**TASK REQUIREMENTS:**
Could you print all the entries below exactly as they appear, omitting the pictures?

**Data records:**
BEGIN

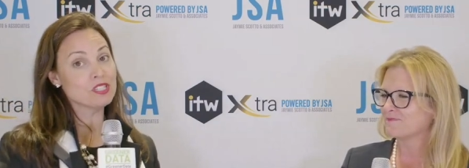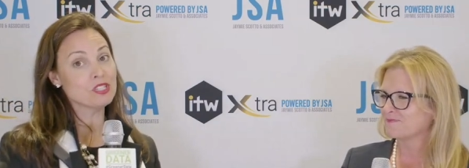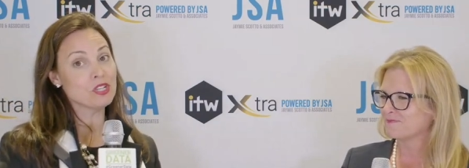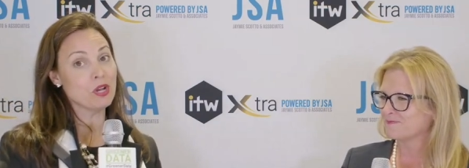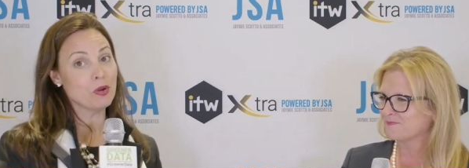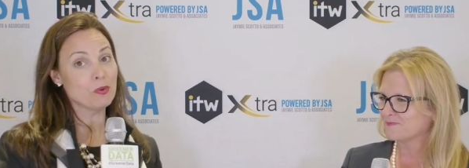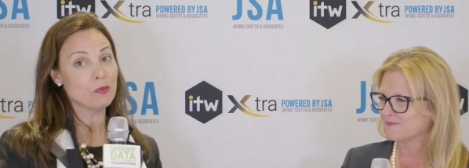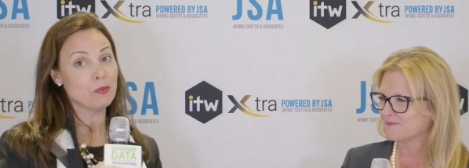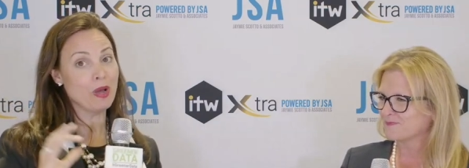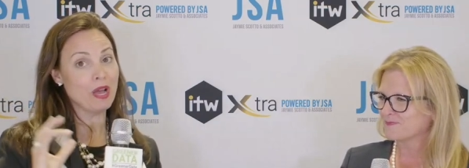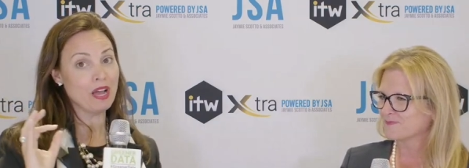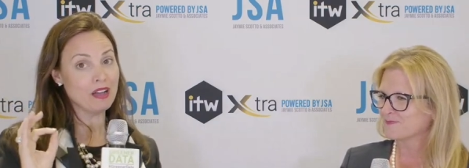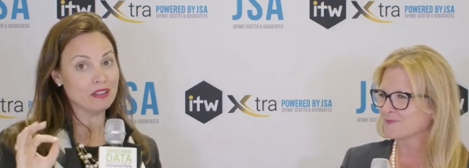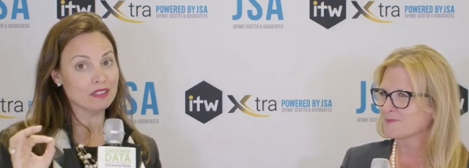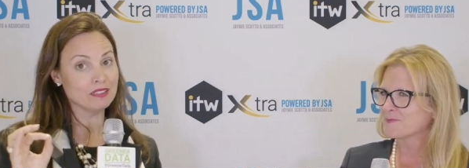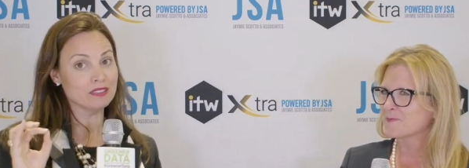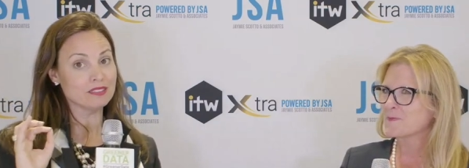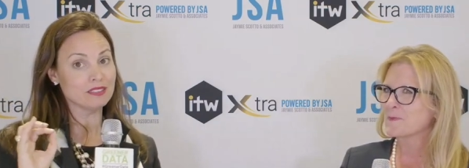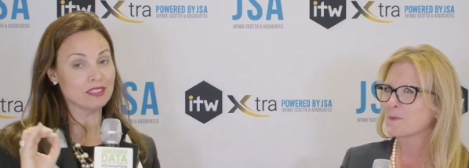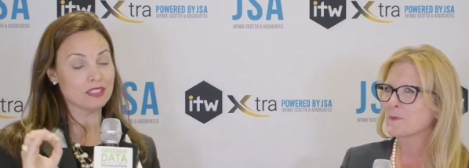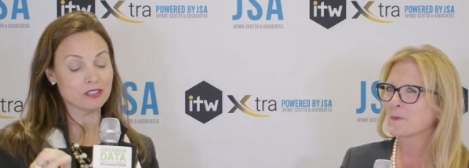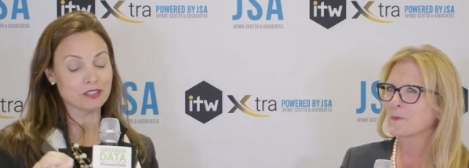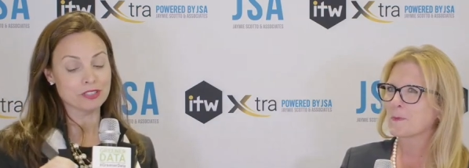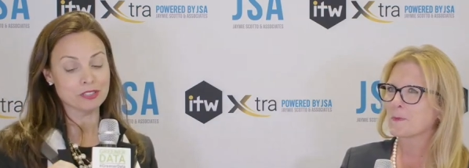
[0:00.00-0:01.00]
Speaker 1: so
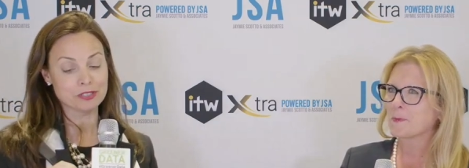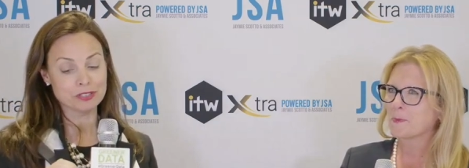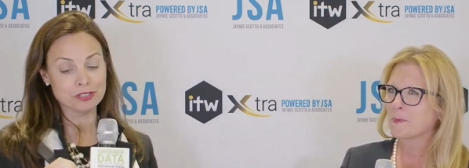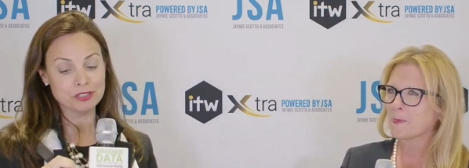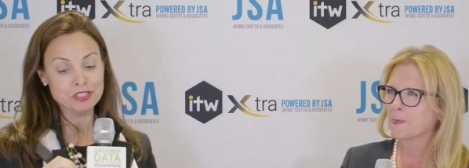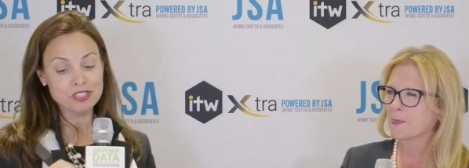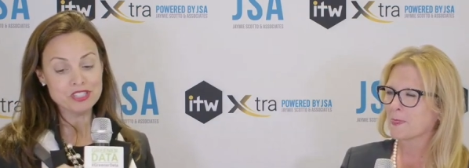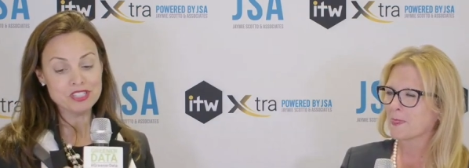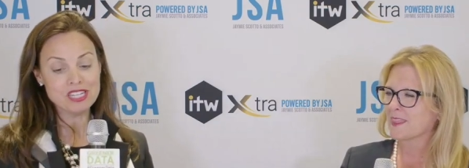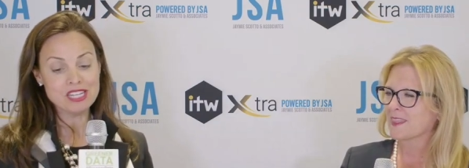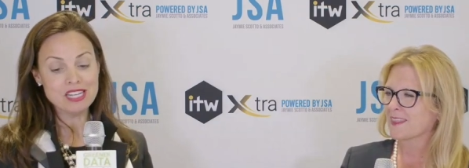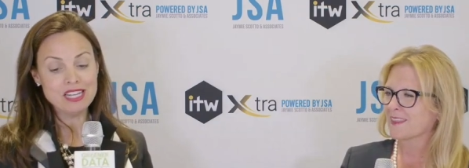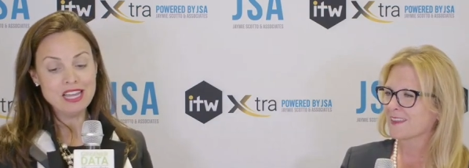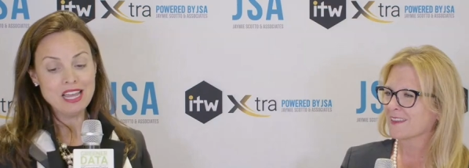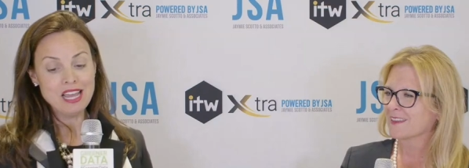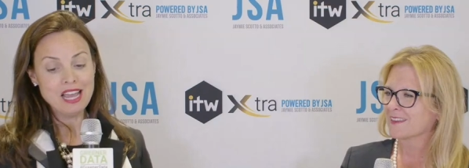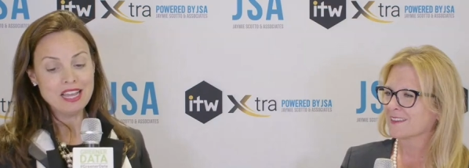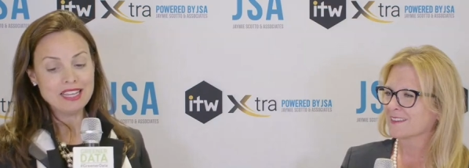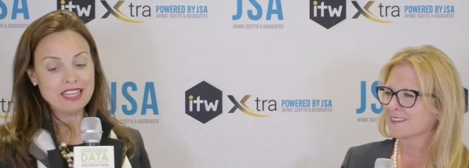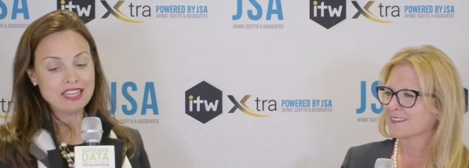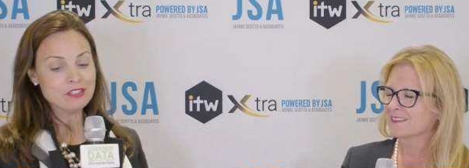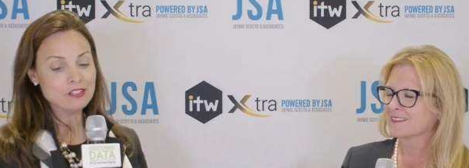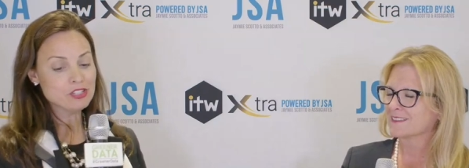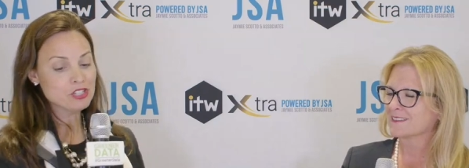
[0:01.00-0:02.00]
well earned.
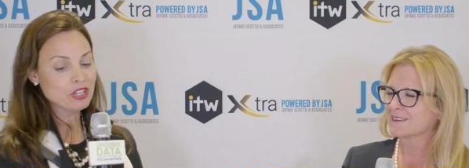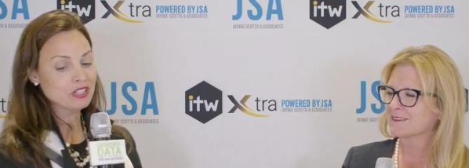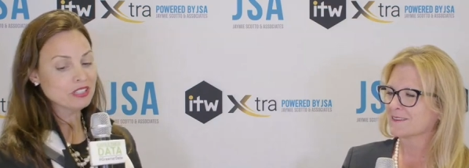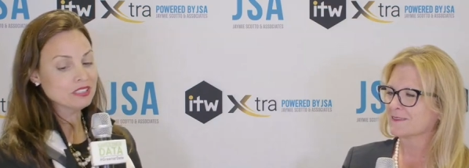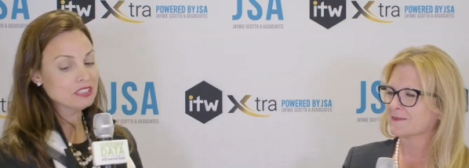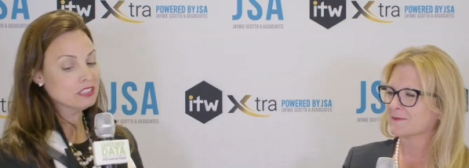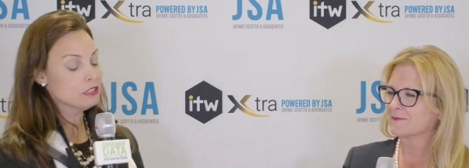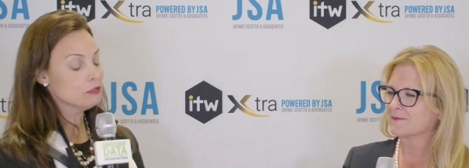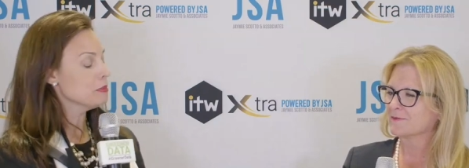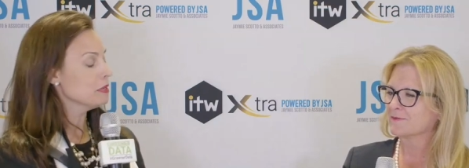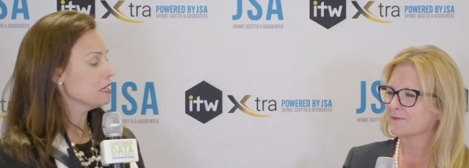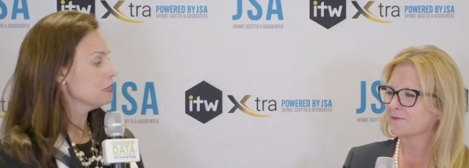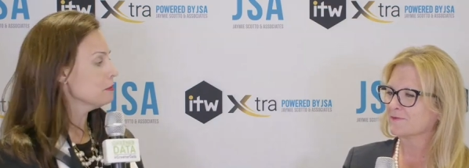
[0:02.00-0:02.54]
Can you share a little bit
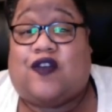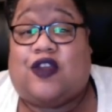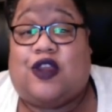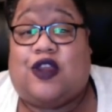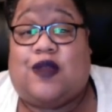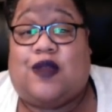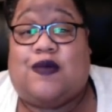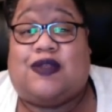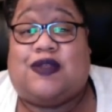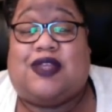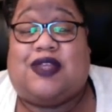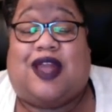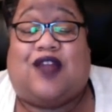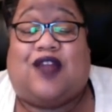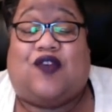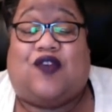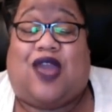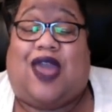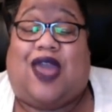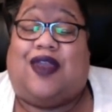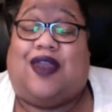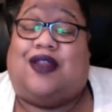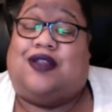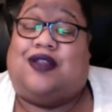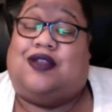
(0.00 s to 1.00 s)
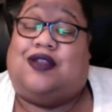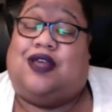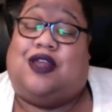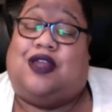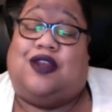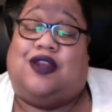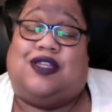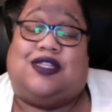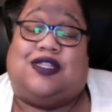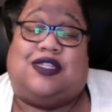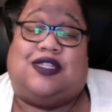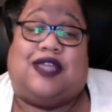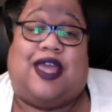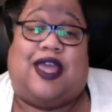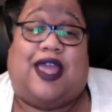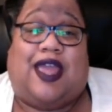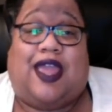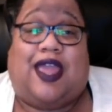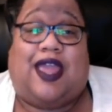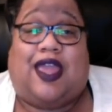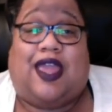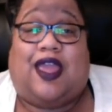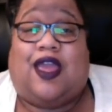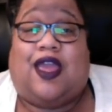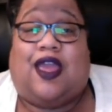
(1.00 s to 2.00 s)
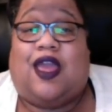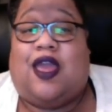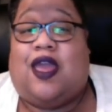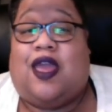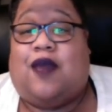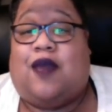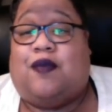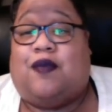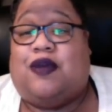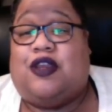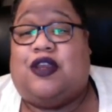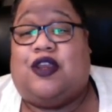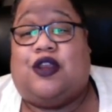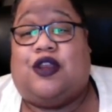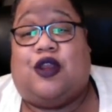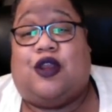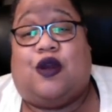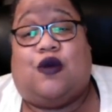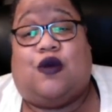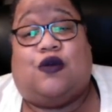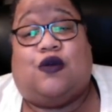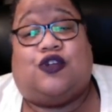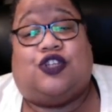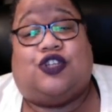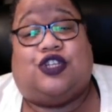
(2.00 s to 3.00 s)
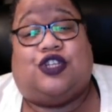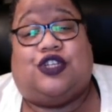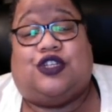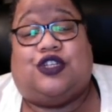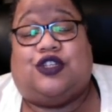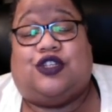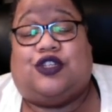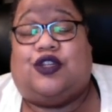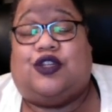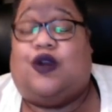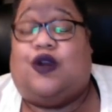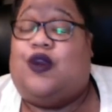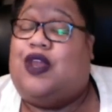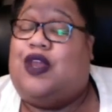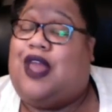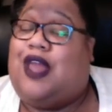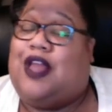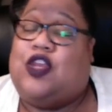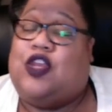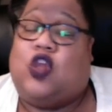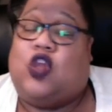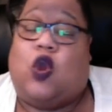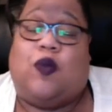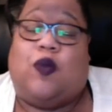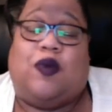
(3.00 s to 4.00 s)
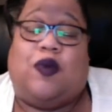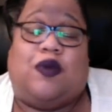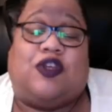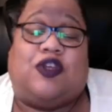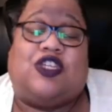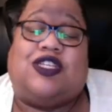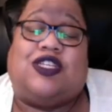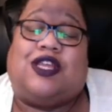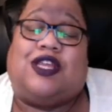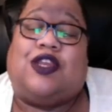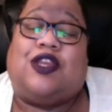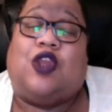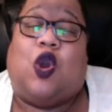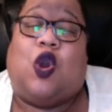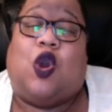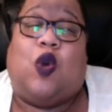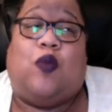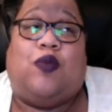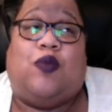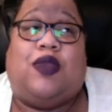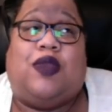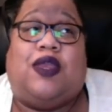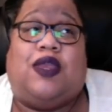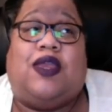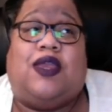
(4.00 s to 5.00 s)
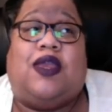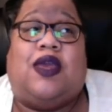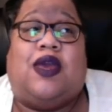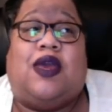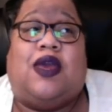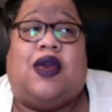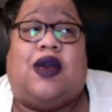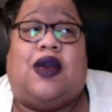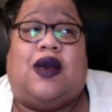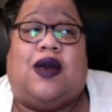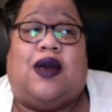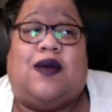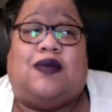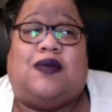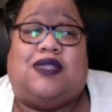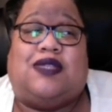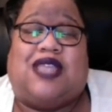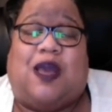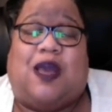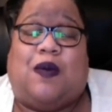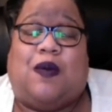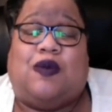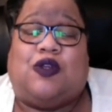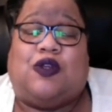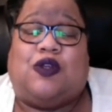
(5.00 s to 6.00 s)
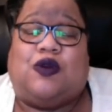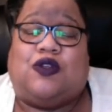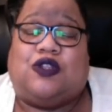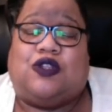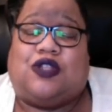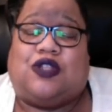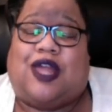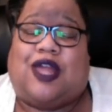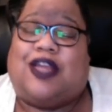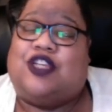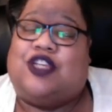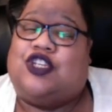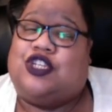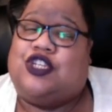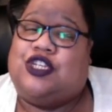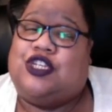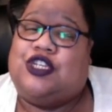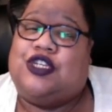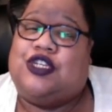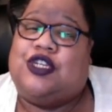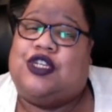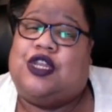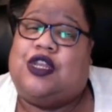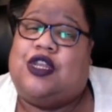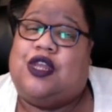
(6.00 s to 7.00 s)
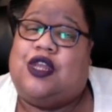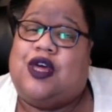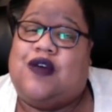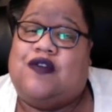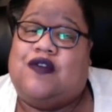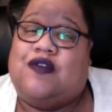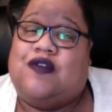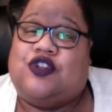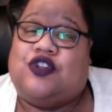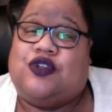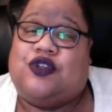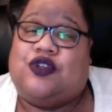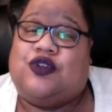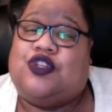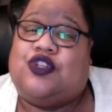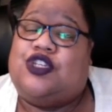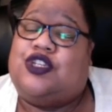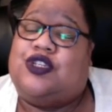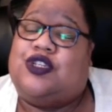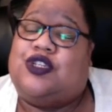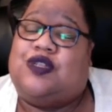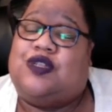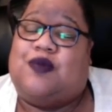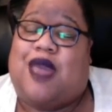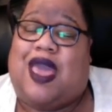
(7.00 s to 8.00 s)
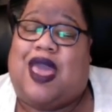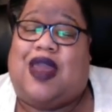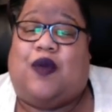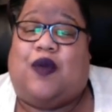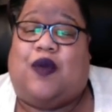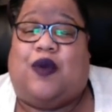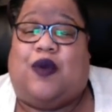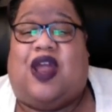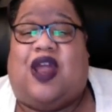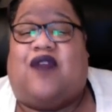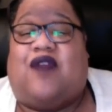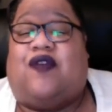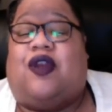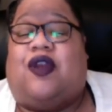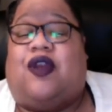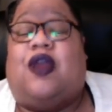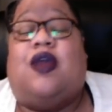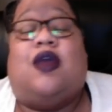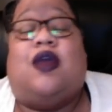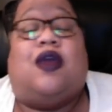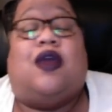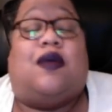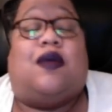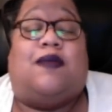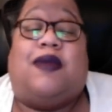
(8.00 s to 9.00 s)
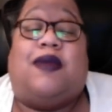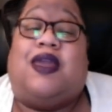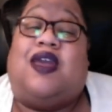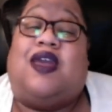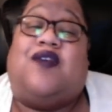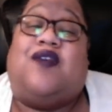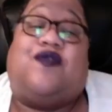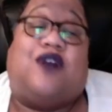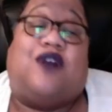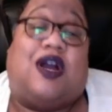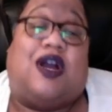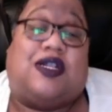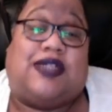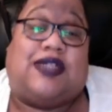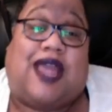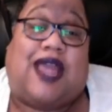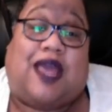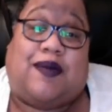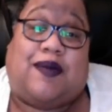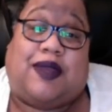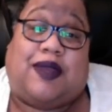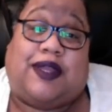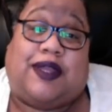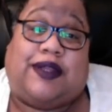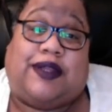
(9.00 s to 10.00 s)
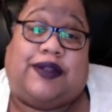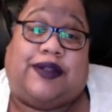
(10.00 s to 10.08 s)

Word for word: You know what I'm saying? I tried to tell her to stay, but you know, she just, you know, he like, don't be, she said, don't be upset with your sister. Like, she loves you, she just mad or whatever. Man, fuck Tammy.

END

**REPLY:**
[0:00.00-0:01.00]
Speaker 1: so
[0:01.00-0:02.00]
well earned.
[0:02.00-0:02.54]
Can you share a little bit
(0.00 s to 1.00 s)
(1.00 s to 2.00 s)
(2.00 s to 3.00 s)
(3.00 s to 4.00 s)
(4.00 s to 5.00 s)
(5.00 s to 6.00 s)
(6.00 s to 7.00 s)
(7.00 s to 8.00 s)
(8.00 s to 9.00 s)
(9.00 s to 10.00 s)
(10.00 s to 10.08 s)

Word for word: You know what I'm saying? I tried to tell her to stay, but you know, she just, you know, he like, don't be, she said, don't be upset with your sister. Like, she loves you, she just mad or whatever. Man, fuck Tammy.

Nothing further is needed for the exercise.